Seems to complain about either some parameter or permission (EPERM).

[postlund]

I have no idea what to do, still feels like a bug in tvOS IMHO as MRP stops working after playing something with AirPlay. One thing to try is to implement transient pairing and see if that makes any difference.

[postlund]

Lots of hacking to get HomeKit in place for AirPlay and RAOP seems to suggest that it makes no difference. Need to do some additional tests though.

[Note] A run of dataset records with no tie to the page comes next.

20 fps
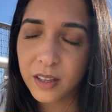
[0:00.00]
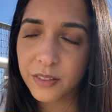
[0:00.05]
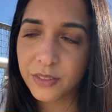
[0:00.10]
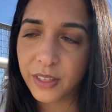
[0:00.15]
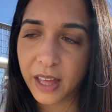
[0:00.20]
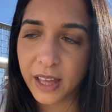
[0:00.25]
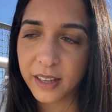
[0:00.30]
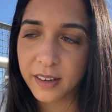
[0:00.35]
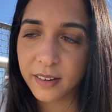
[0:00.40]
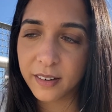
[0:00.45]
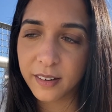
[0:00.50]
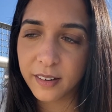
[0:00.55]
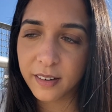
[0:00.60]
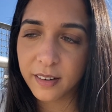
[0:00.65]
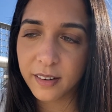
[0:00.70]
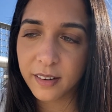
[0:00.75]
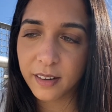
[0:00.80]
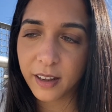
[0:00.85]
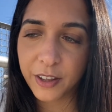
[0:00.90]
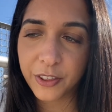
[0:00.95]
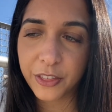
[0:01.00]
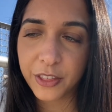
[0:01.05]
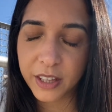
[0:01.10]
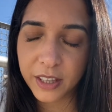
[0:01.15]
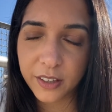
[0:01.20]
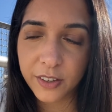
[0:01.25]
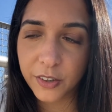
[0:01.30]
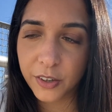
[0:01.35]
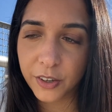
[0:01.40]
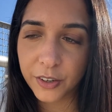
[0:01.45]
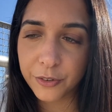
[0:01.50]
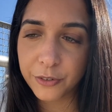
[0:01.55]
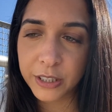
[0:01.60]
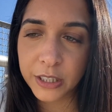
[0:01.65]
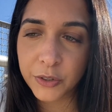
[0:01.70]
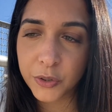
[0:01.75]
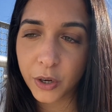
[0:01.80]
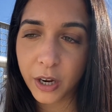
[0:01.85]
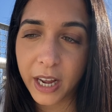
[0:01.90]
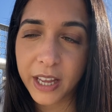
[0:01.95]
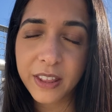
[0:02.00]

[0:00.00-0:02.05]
then I think you're gonna really enjoy it.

Starting to suspect that the interface used for video playback via URL is considered deprecated/legacy and not very well maintained and/or properly regression tested by Apple...

[postlund]

Did another test (same one but rebooted the Apple TV to start plain) like this (always authed via HomeKit method):

• Streamed audio file
• Played a video from URL
• Streamed audio file again

The second time a streamed an audio file, I got the well-known "Internal server error" and MRP is broken again. I really don't like this...

[postlund]

Seems like other things stops working as well, like fetching app list. This is so broken.

[postlund]

I upgraded to tvOS 14.6, hoping for a change... At first try it seemed to work fine as I could use play_url followed by stream_url. But after calling play_url again it broke just like before. Same error in the log as well. So conclusion is that Apple didn't fix this in tvOS 14.5 or 14.6, so I'm staring to suspect they won't fix it all all. Not sure if anyone still uses this endpoint, so it's probably legacy enough for them to not care. It's too bad as the alternative is to stream video via RTSP, which most likely won't fly that good in python (would need bindings to some C implementation).

[postlund]

Despite the tiresome situation laid out above, I believe I have managed to refactor and implement support for the verification step in RAOP as well. So when AirPlay credentials are also passed to RAOP, the verification step will be performed and streaming will work on the Apple TV as well. I think I'm getting close enough for a proper release of 0.8.0 quite soon.